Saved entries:
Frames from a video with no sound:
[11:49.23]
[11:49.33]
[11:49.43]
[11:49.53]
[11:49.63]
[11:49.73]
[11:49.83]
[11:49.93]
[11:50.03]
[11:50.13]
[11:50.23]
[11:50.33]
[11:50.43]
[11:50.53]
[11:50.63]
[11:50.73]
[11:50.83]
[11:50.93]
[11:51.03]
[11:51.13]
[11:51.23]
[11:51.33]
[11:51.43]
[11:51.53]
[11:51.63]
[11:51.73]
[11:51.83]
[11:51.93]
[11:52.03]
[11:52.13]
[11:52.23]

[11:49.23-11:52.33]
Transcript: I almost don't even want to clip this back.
--
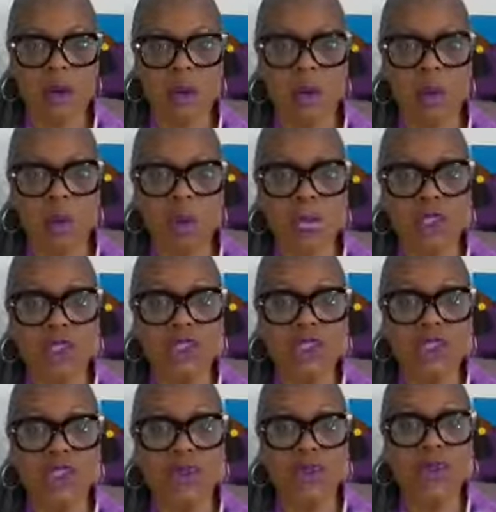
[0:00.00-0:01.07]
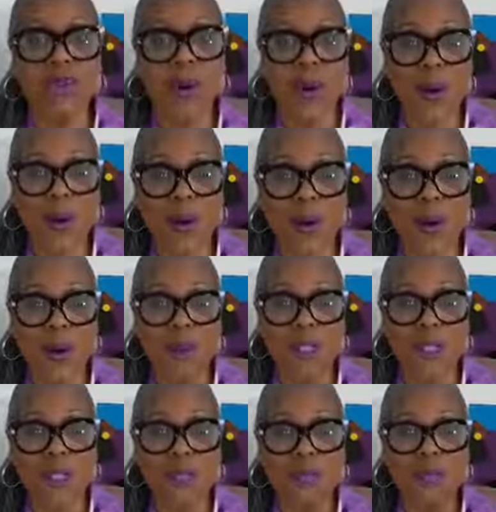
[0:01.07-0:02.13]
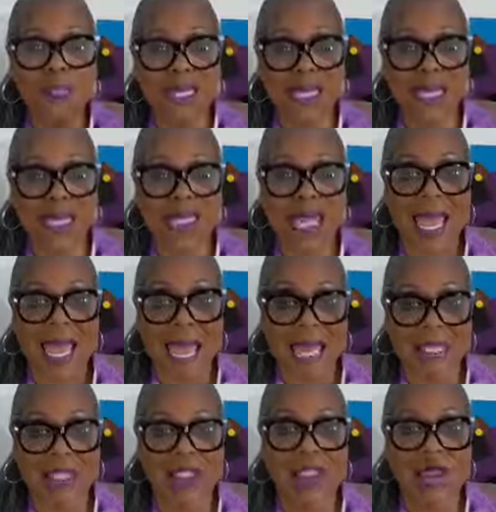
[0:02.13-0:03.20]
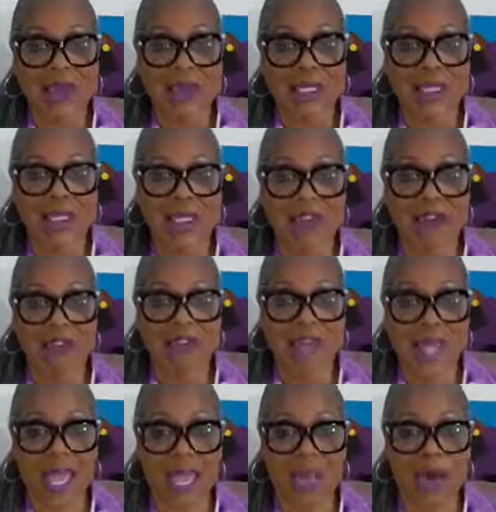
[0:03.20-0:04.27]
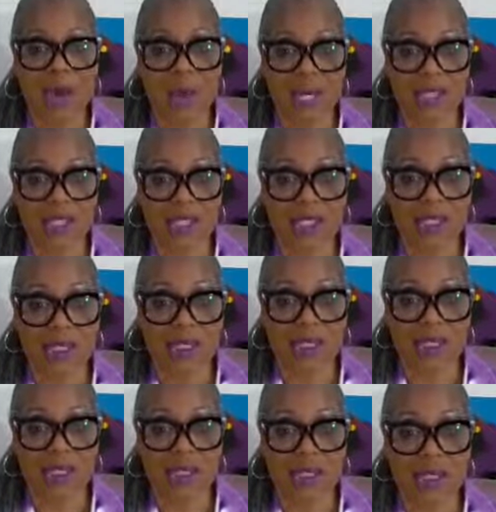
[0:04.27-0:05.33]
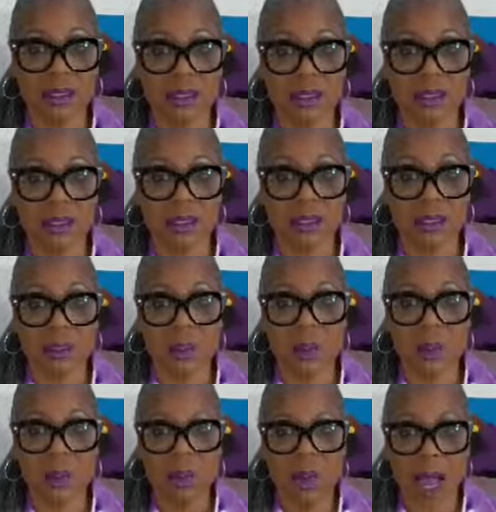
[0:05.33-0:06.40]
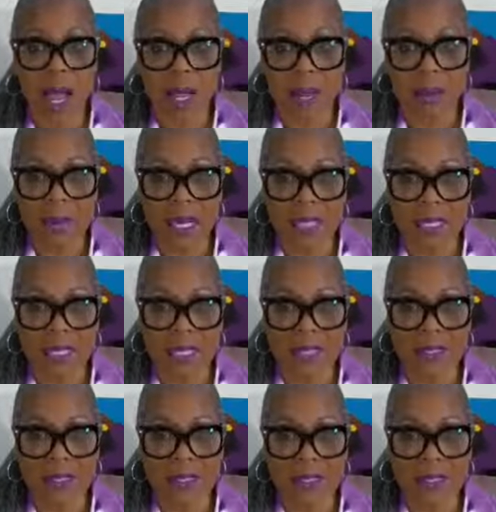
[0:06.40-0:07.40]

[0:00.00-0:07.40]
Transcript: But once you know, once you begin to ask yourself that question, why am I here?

What you have to do: Send back an exact copy of only the lines from the line with "Frames from a" up to and including the line with "Transcript: I almost" in the data above.

Answer to this exercise:
Frames from a video with no sound:
[11:49.23]
[11:49.33]
[11:49.43]
[11:49.53]
[11:49.63]
[11:49.73]
[11:49.83]
[11:49.93]
[11:50.03]
[11:50.13]
[11:50.23]
[11:50.33]
[11:50.43]
[11:50.53]
[11:50.63]
[11:50.73]
[11:50.83]
[11:50.93]
[11:51.03]
[11:51.13]
[11:51.23]
[11:51.33]
[11:51.43]
[11:51.53]
[11:51.63]
[11:51.73]
[11:51.83]
[11:51.93]
[11:52.03]
[11:52.13]
[11:52.23]

[11:49.23-11:52.33]
Transcript: I almost don't even want to clip this back.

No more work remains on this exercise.